Minimizing Disclosure Risk in HHS Open Data Initiatives. I. Introduction and Background


On May 9, 2013, President Obama issued the executive order, “Making Open and Machine Readable the New Default for Government Information,” in which he directed the Office of Management and Budget (OMB) to issue an Open Data Policy throughout the federal government. The objectives of this executive order were to advance the management of government information as an asset throughout its life cycle; to promote interoperability and openness; and, whenever possible and legally permissible, to ensure that data are released to the public in ways that make the data easy to find, accessible, and usable. Federal agencies have a long history of releasing data to the public, and they also have a legal obligation to protect the confidentiality of the individuals and organizations from which the data were collected. Federal agencies have successfully balanced these two objectives for decades. With the new emphasis on expanding public access to federal data, coupled with the increasing availability of data from other sources, federal agencies are continuing to ensure that the combination of data already available and the data they are preparing to release does not enable the identification of individuals or other entities through what has been termed the “mosaic effect.” 1

To gain more insight into the mosaic effect and its implications for the continued release of data to the public while minimizing the risk of disclosing personal information, the Office of the Assistant Secretary for Planning and Evaluation (ASPE) in the U.S. Department of Health and Human Services (HHS) contracted with Mathematica Policy Research to convene a technical expert panel (TEP), prepare background materials, and summarize what was learned from the panel discussion and the background research in a final report. 2 The goals of the project were (1) a balanced and scientifically sound assessment of the mosaic effect, (2) identification of any unique increased risk associated with the mosaic effect, and (3) identification of data release policies and best practices that can prevent or reduce disclosure due to the mosaic effect.

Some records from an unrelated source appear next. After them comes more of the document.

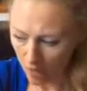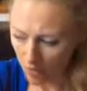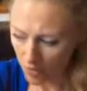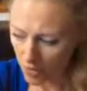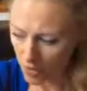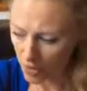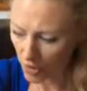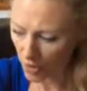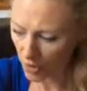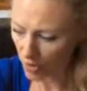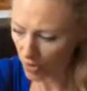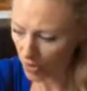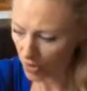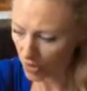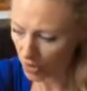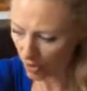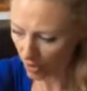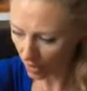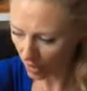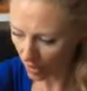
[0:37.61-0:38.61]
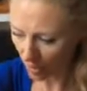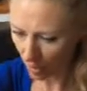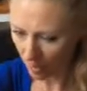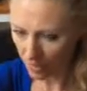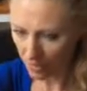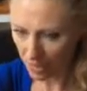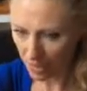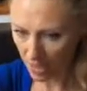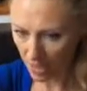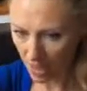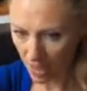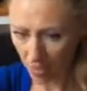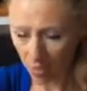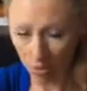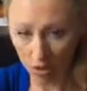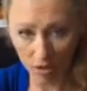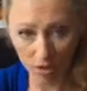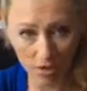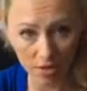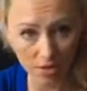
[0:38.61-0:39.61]
So to start off today,
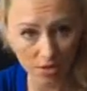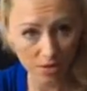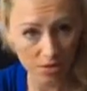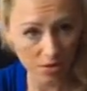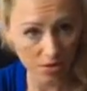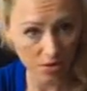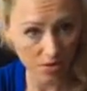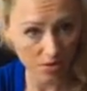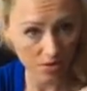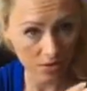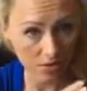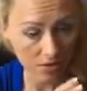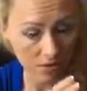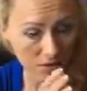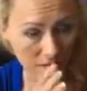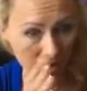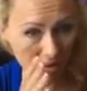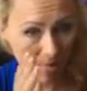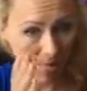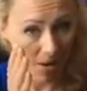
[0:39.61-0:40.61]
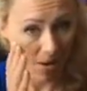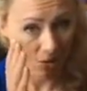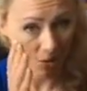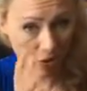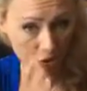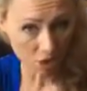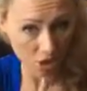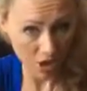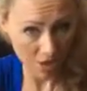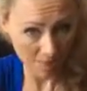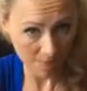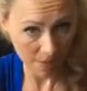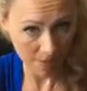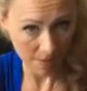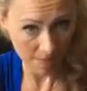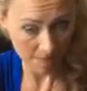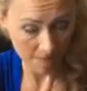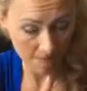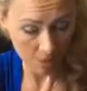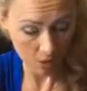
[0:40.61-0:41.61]
we're going to start talking about
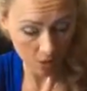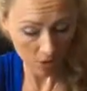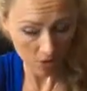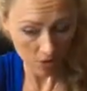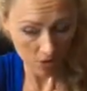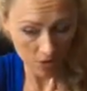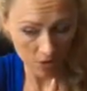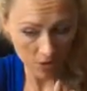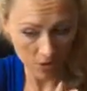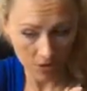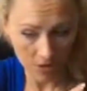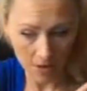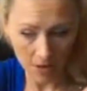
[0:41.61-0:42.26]
shaping first.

1 The concept of a mosaic effect is derived from the mosaic theory of intelligence gathering, in which disparate pieces of information—though individually of limited utility—become significant when combined with other types of information (Pozen 2005).

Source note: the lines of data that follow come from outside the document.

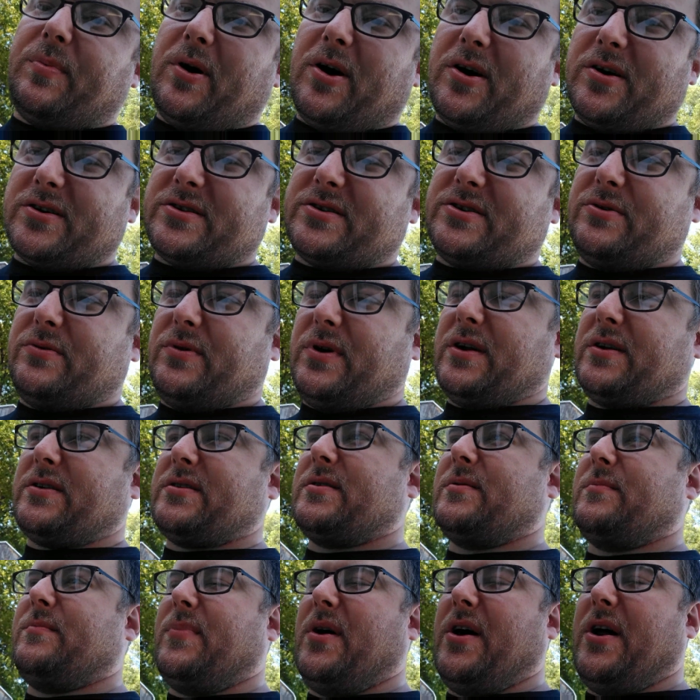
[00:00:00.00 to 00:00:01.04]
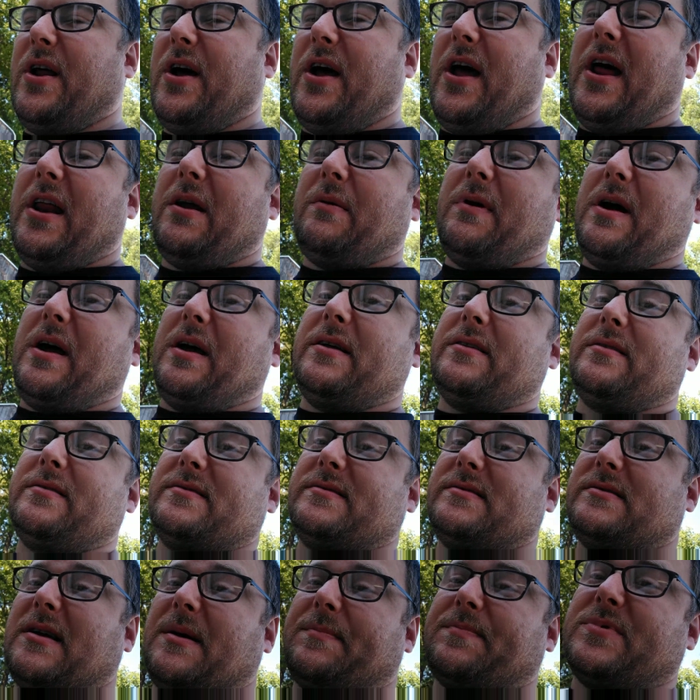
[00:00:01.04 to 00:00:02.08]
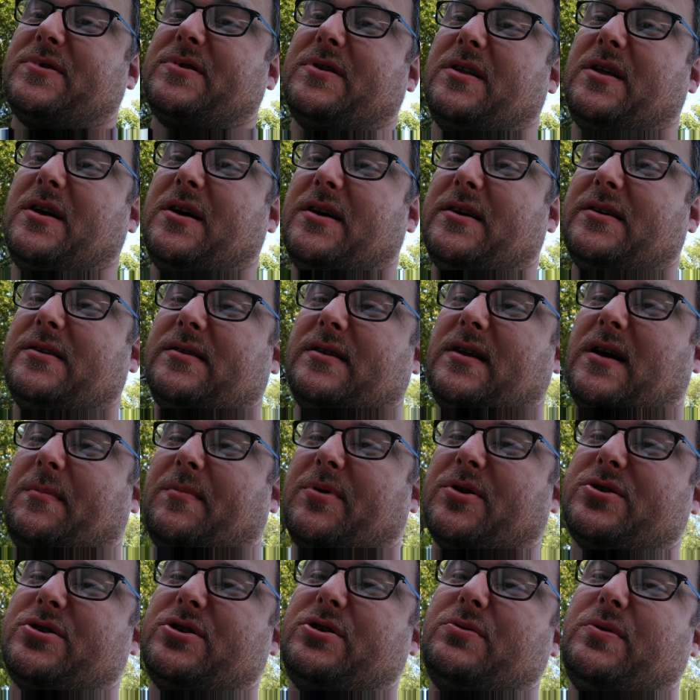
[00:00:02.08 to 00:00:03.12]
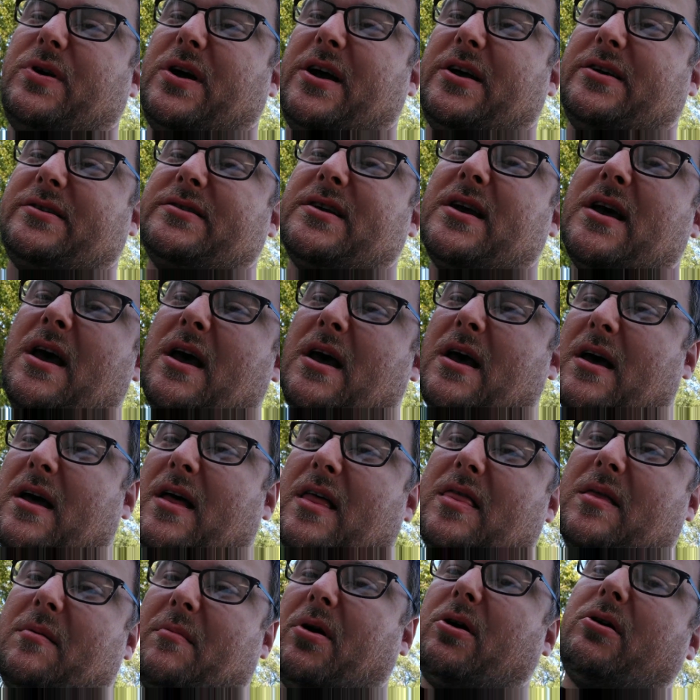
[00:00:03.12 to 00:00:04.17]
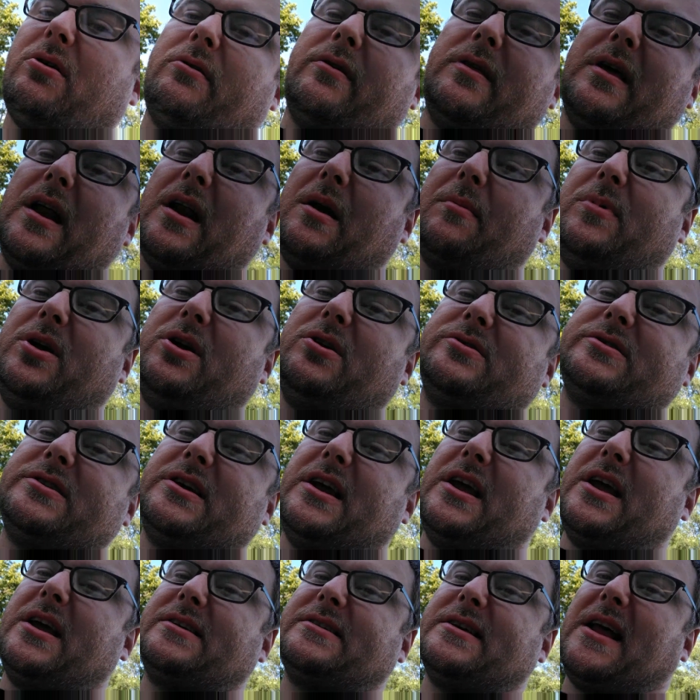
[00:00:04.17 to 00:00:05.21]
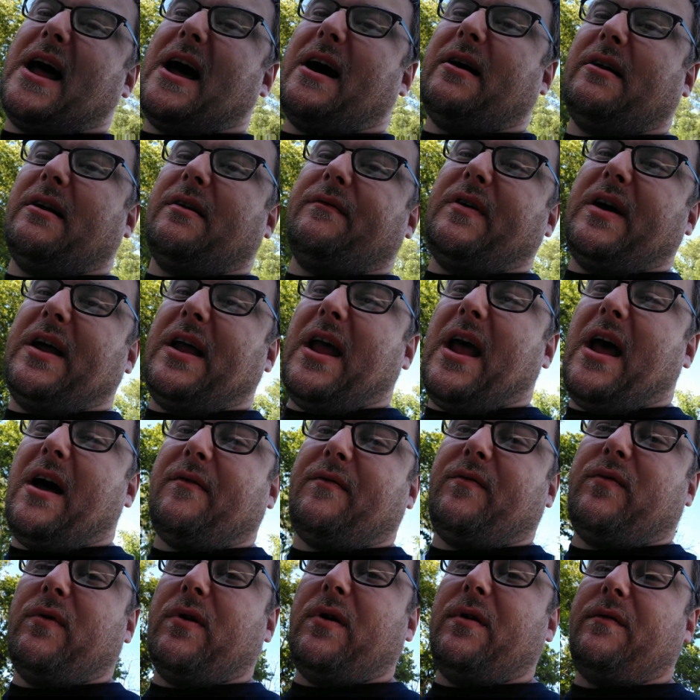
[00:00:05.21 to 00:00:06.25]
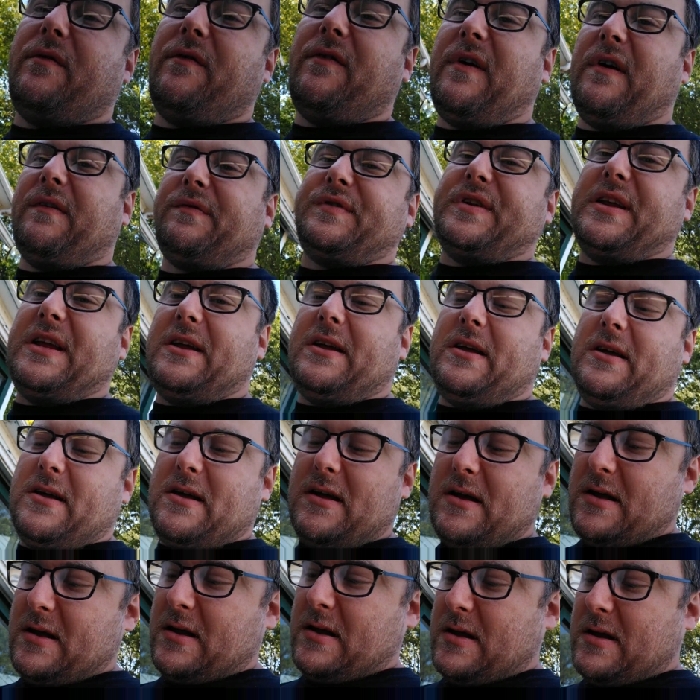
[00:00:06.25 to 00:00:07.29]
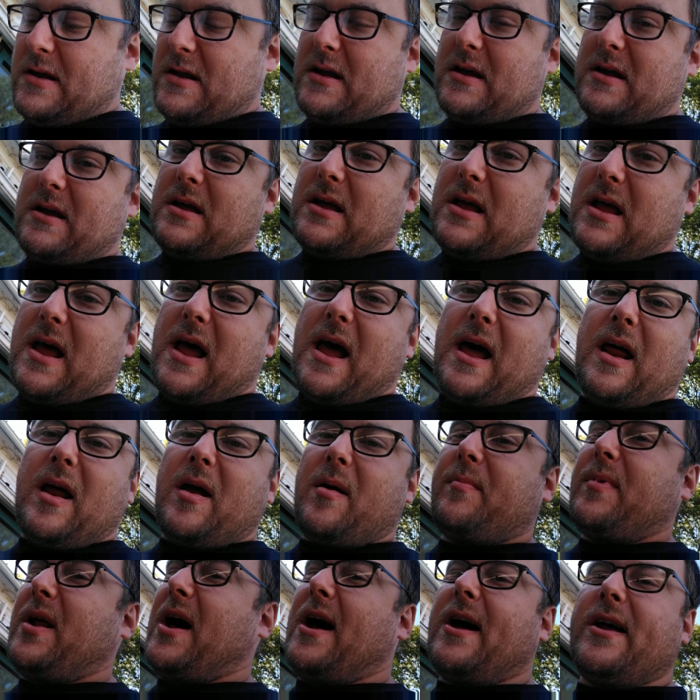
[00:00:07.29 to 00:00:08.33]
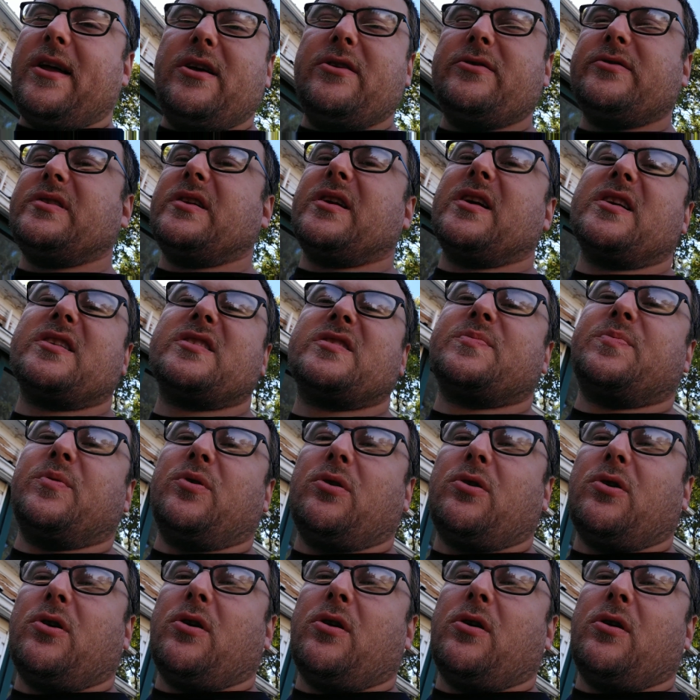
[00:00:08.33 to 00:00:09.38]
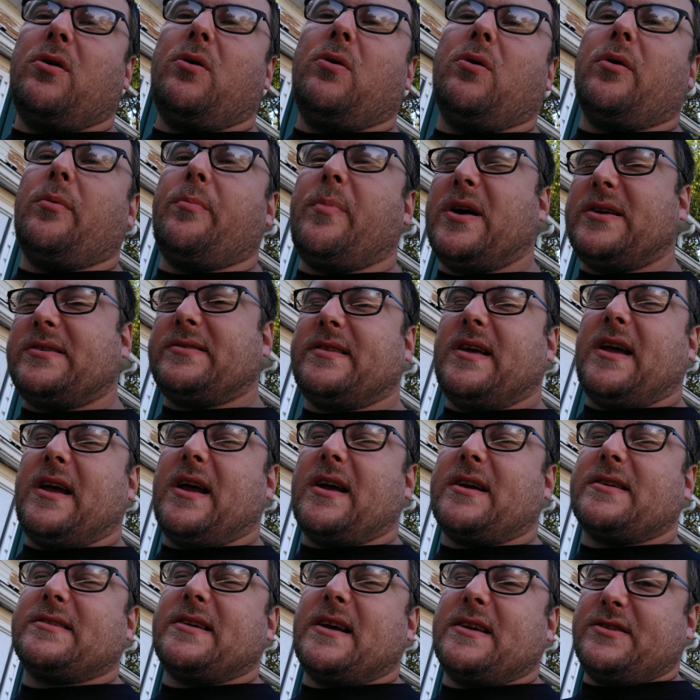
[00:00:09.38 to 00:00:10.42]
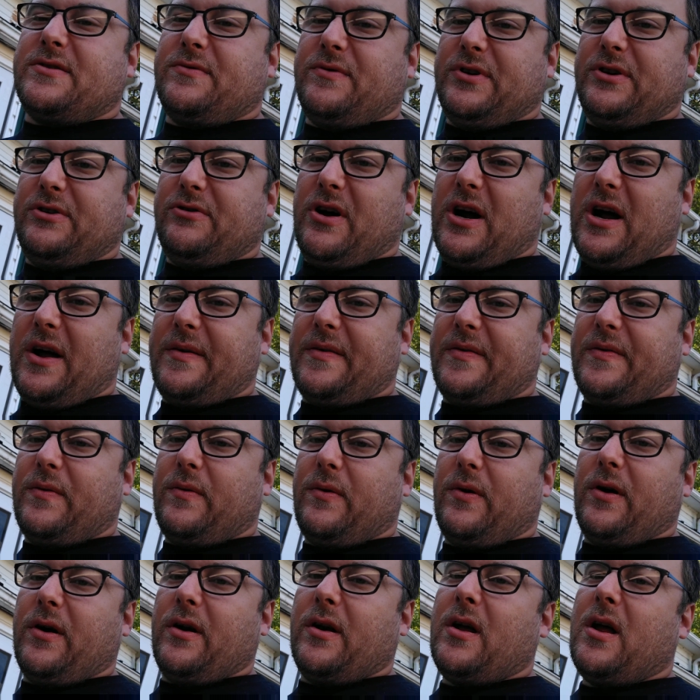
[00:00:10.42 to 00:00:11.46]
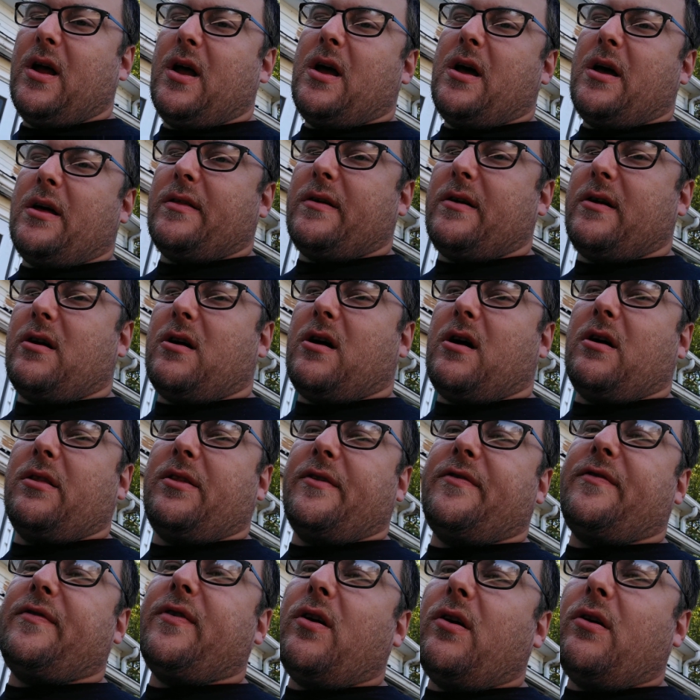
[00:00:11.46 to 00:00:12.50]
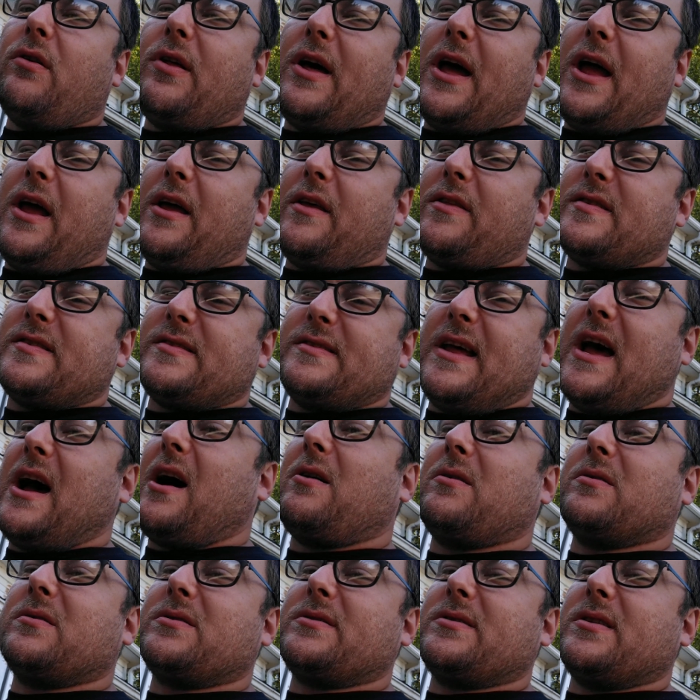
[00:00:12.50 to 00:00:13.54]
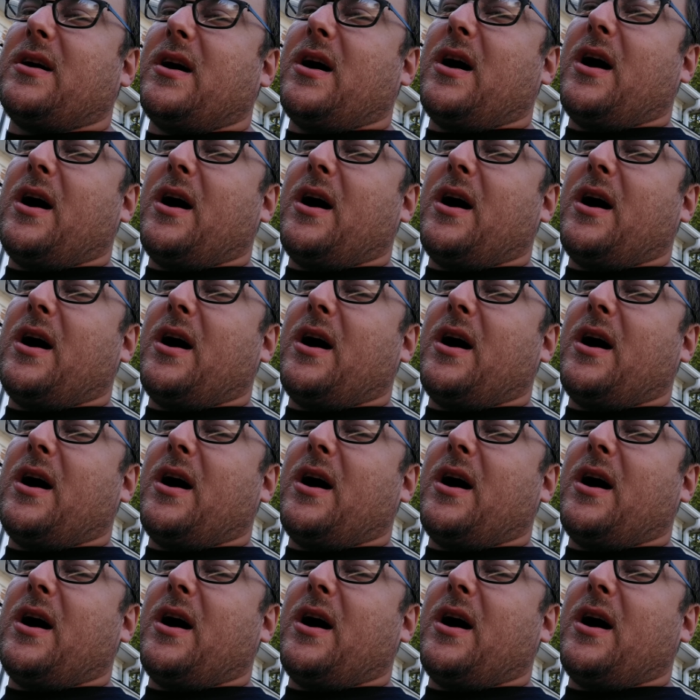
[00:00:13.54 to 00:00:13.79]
parts to it. But anyway, the number 2 is the motor that I'm using is out of a F-150. I am not using Explorer or Mustang accessory drives for it. They're all the full length snout,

2 More specifically, the project’s components are: (1) A pair of background papers, one reviewing federal policies and procedures regarding the use and protection of personal data and the other an environmental scan of literature relevant to releasing federal microdata in light of the risks presented by the mosaic effect; (2) a TEP tasked with addressing the mosaic effect through a discussion of best practices in protecting confidentiality in open data initiatives; and (3) this report, which synthesizes the findings from the background papers and the proceedings of the TEP meeting. The TEP meeting was held on June 27, 2014. The meeting agenda is reproduced in Appendix A, and a list of attendees is included in Appendix B. Minutes from the TEP meeting are presented in Appendix C. The two background papers are included in Appendices D and E.